▸ **How to complete this task**
Report every line of the records below that includes the string "frames".

▸ **Excerpted records**

################

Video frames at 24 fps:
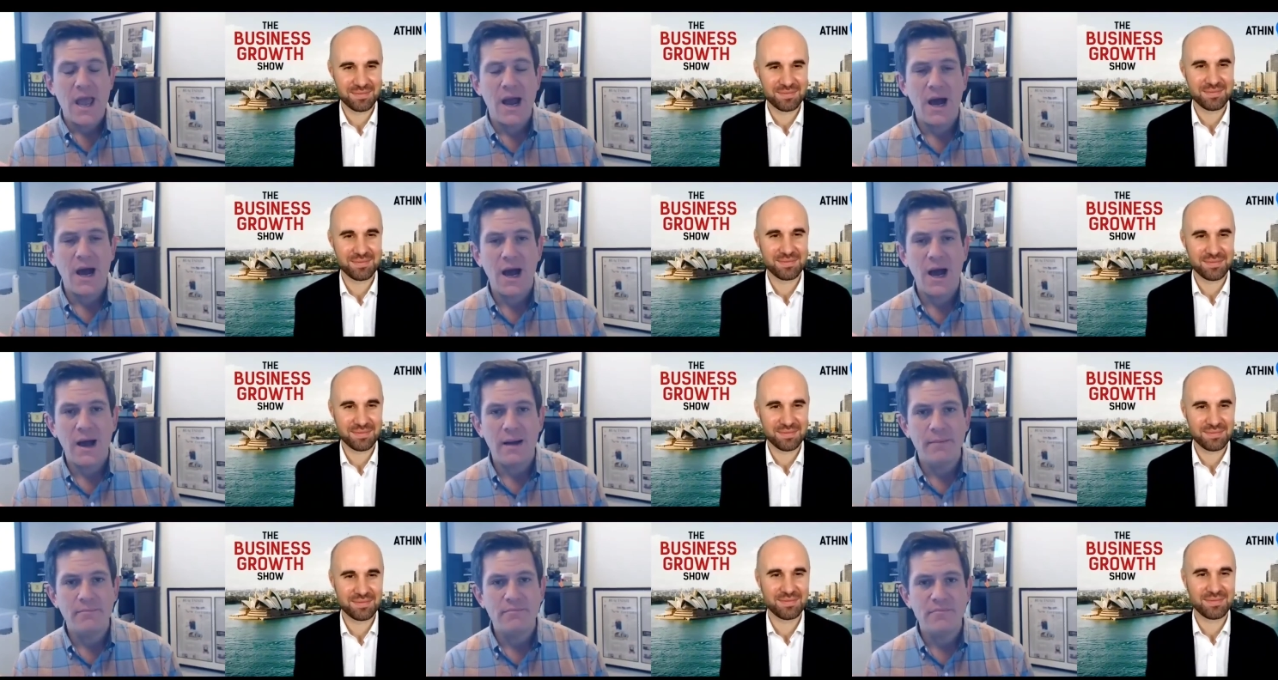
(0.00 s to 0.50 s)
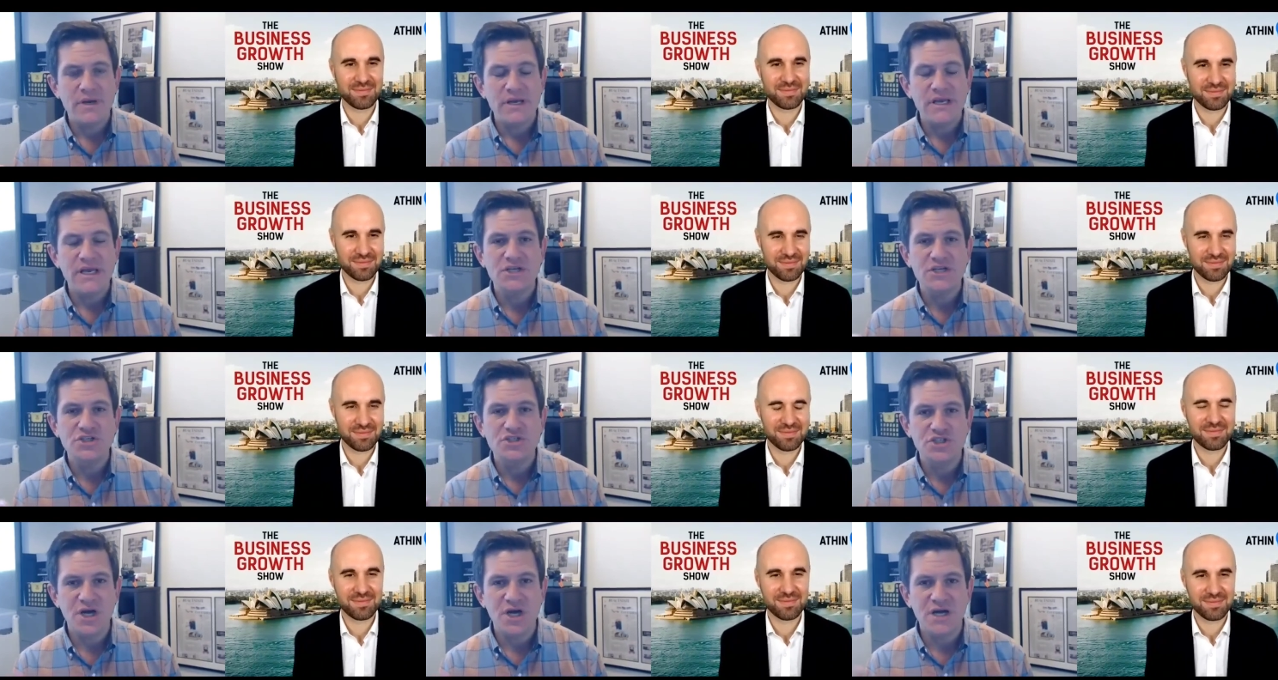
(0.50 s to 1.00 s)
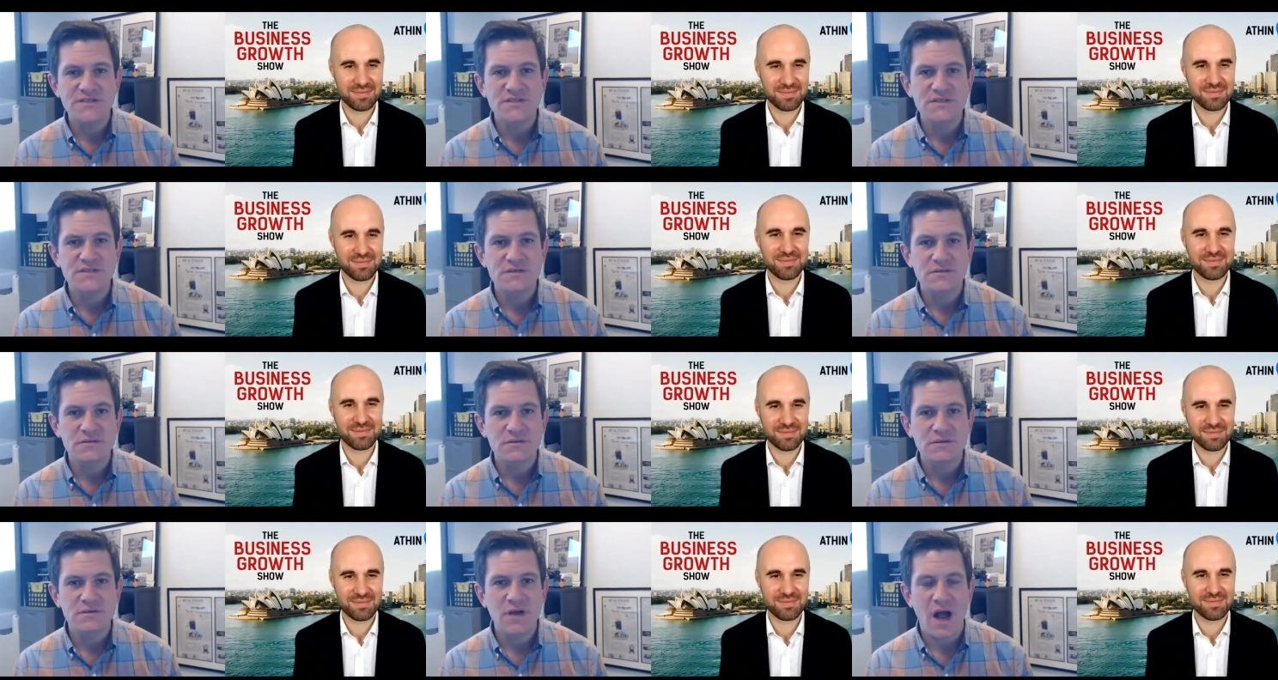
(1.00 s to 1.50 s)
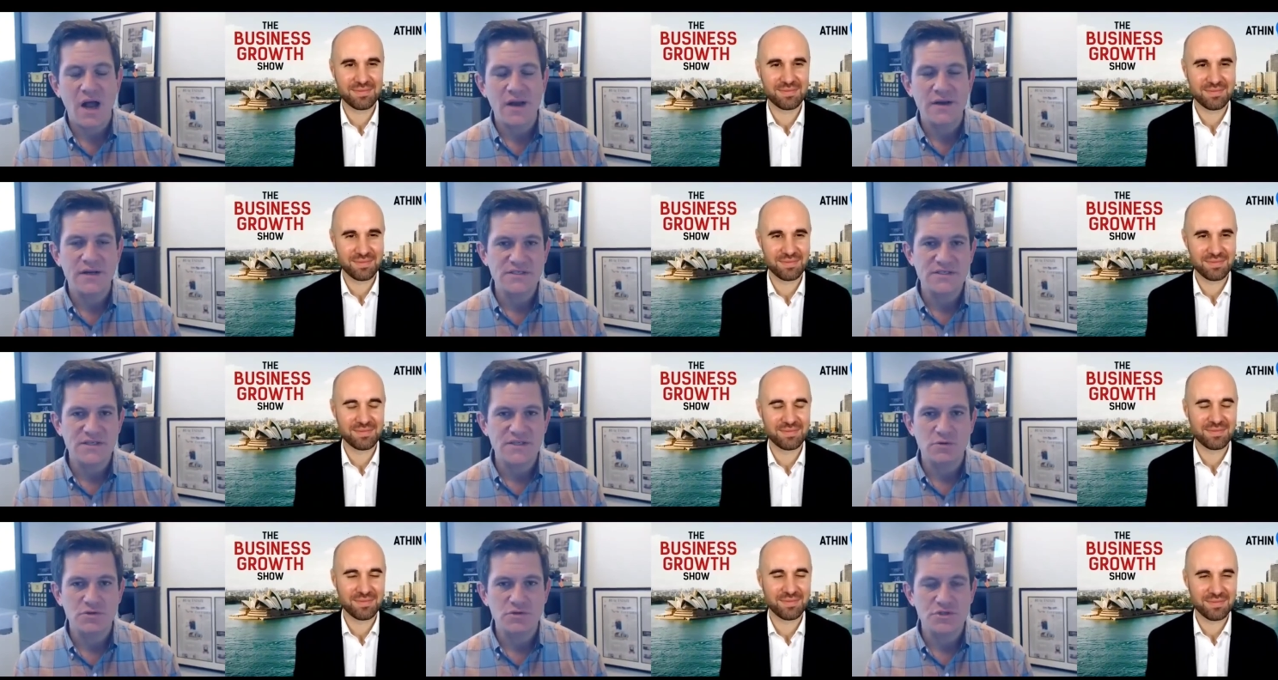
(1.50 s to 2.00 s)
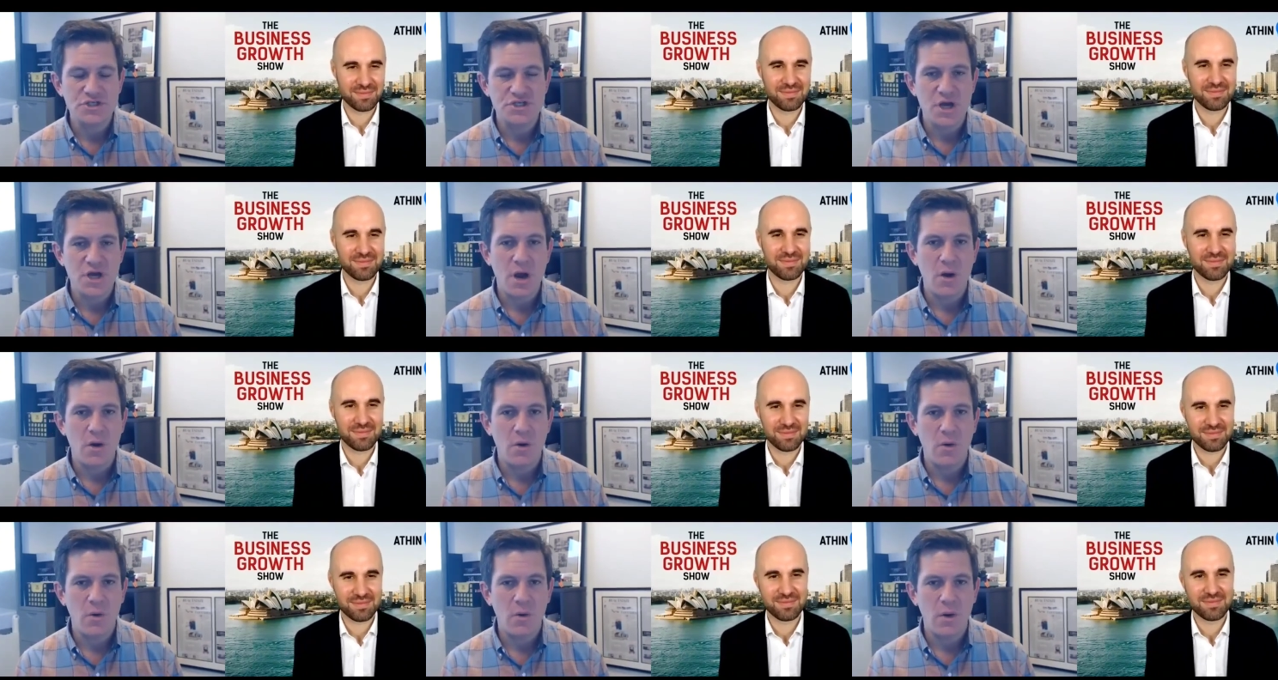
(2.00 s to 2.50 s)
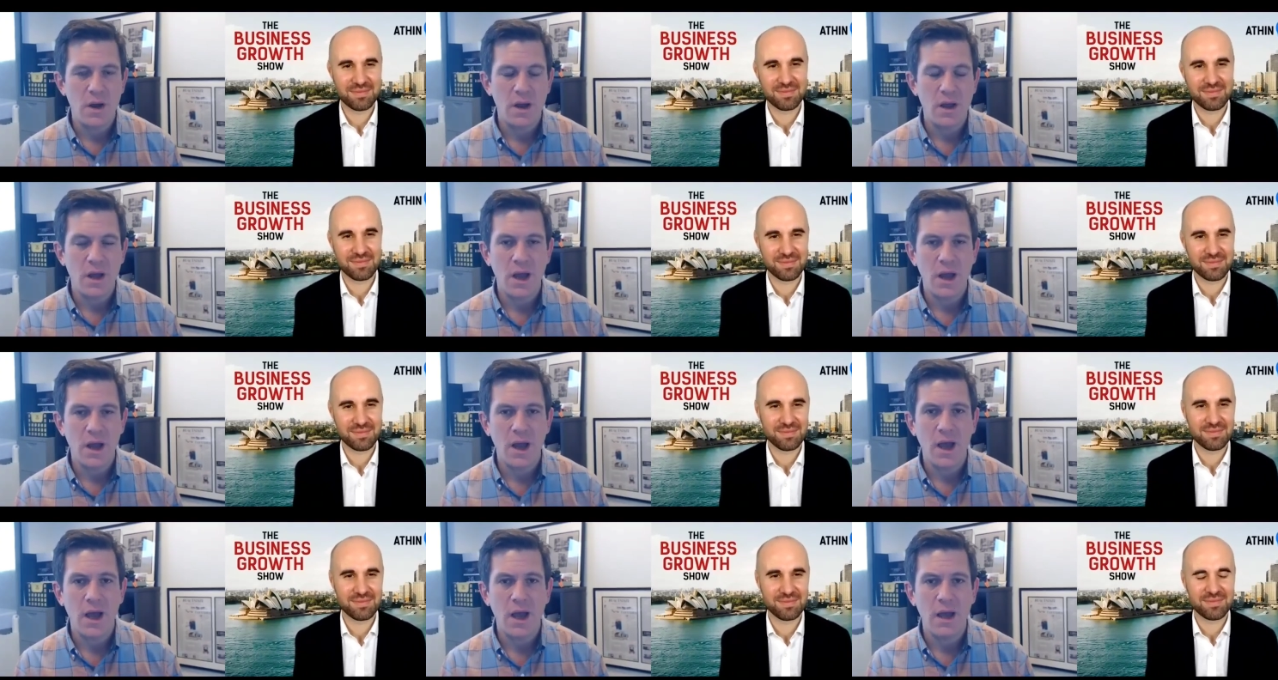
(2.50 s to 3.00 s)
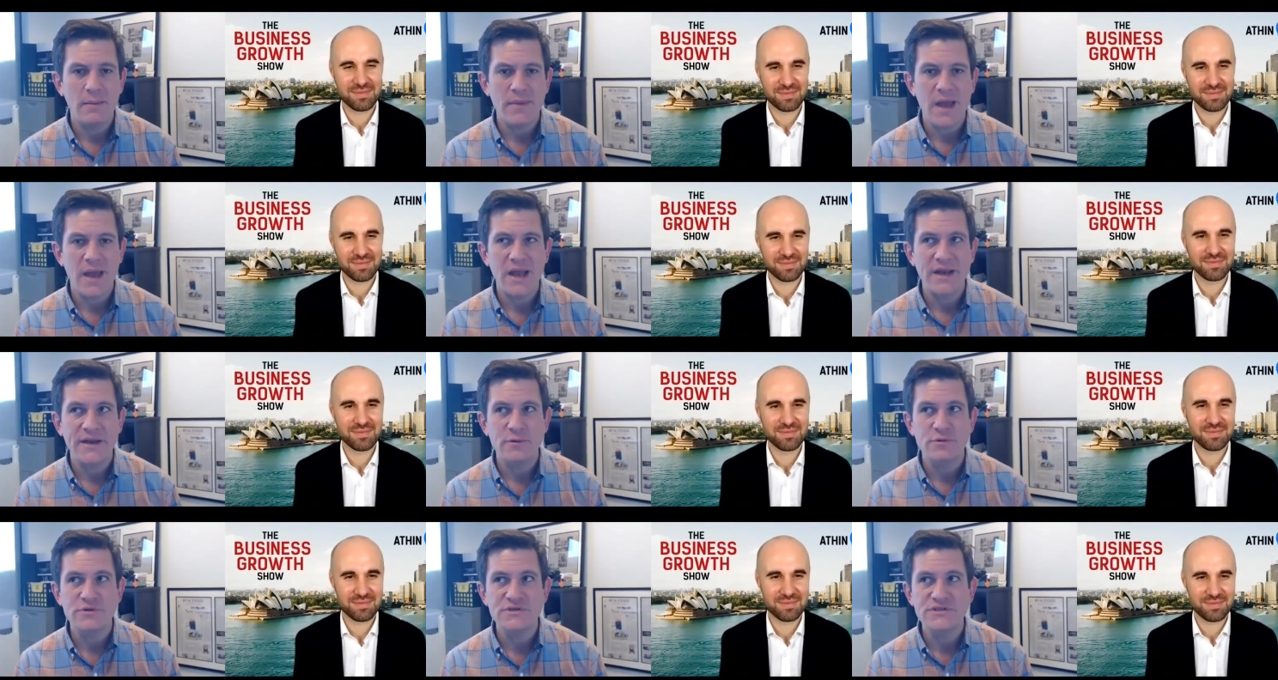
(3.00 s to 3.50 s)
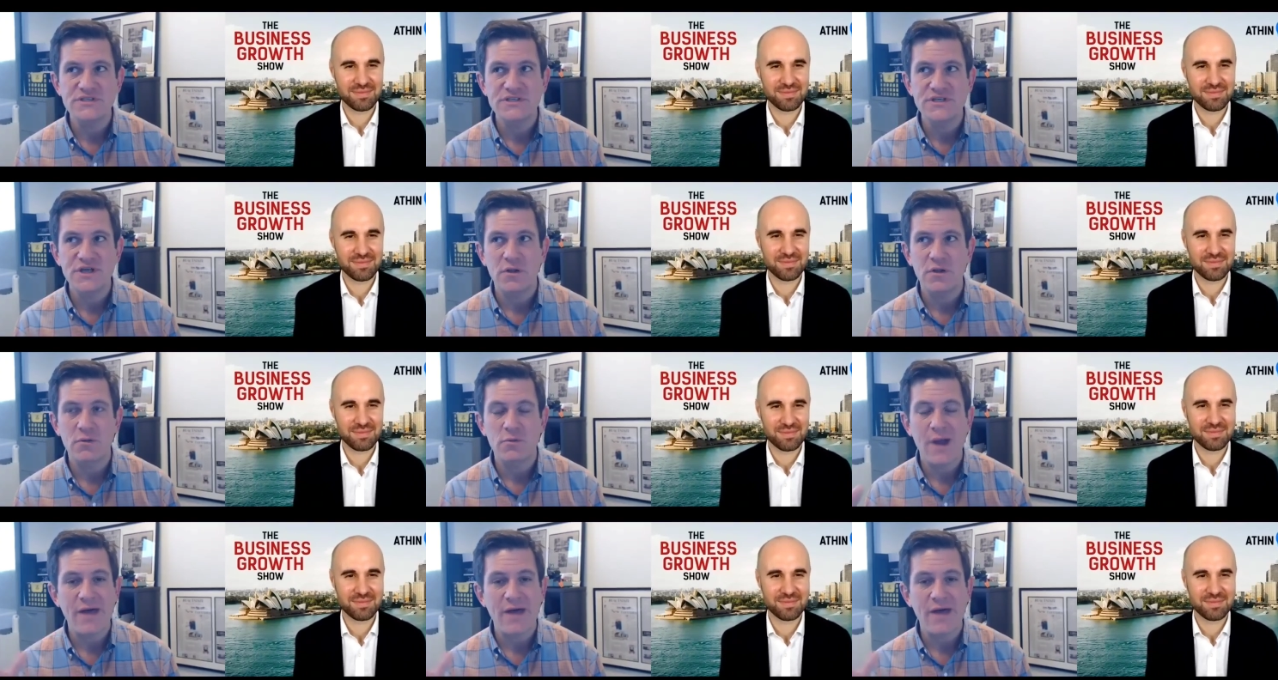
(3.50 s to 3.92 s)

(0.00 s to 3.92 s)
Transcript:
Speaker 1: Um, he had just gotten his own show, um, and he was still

################

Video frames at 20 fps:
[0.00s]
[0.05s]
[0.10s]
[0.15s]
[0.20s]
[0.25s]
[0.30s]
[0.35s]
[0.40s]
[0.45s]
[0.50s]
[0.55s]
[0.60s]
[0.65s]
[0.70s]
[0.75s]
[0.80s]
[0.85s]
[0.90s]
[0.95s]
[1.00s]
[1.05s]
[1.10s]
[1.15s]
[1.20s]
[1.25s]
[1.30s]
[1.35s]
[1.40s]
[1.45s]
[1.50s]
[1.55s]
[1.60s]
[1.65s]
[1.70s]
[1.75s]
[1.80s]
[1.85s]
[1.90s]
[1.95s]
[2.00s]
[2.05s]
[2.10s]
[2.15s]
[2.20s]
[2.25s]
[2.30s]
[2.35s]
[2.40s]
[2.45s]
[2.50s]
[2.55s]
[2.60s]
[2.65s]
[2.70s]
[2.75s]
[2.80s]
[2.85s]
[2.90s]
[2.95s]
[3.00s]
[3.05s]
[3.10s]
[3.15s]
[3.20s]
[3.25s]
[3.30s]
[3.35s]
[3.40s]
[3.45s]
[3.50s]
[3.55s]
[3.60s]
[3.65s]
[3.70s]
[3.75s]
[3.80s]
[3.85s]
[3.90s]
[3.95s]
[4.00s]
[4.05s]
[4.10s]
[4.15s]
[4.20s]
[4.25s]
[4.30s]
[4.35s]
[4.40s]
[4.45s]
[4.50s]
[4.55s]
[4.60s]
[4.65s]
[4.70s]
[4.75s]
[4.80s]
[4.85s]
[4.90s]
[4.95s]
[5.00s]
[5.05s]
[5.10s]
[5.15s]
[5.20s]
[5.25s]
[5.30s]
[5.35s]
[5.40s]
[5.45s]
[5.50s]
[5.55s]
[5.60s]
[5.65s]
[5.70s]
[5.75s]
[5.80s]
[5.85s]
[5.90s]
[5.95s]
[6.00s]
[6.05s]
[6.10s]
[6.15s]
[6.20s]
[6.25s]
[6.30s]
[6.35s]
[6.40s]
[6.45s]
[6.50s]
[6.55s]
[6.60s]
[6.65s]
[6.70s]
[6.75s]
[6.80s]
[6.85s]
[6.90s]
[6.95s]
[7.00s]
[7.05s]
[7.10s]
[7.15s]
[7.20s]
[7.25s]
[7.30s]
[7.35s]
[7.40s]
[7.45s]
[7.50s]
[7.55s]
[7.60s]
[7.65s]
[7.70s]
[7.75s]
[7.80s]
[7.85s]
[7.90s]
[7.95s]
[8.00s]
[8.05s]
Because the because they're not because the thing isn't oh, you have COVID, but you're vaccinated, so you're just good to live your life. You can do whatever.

################

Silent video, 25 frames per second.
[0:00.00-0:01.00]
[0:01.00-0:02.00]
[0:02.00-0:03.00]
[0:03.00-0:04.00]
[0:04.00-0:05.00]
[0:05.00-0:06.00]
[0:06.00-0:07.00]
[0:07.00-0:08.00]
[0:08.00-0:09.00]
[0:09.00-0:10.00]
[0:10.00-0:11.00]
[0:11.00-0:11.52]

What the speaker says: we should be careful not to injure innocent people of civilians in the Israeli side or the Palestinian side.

################

▸ **Result for this exercise**
Video frames at 24 fps:
Video frames at 20 fps:
Silent video, 25 frames per second.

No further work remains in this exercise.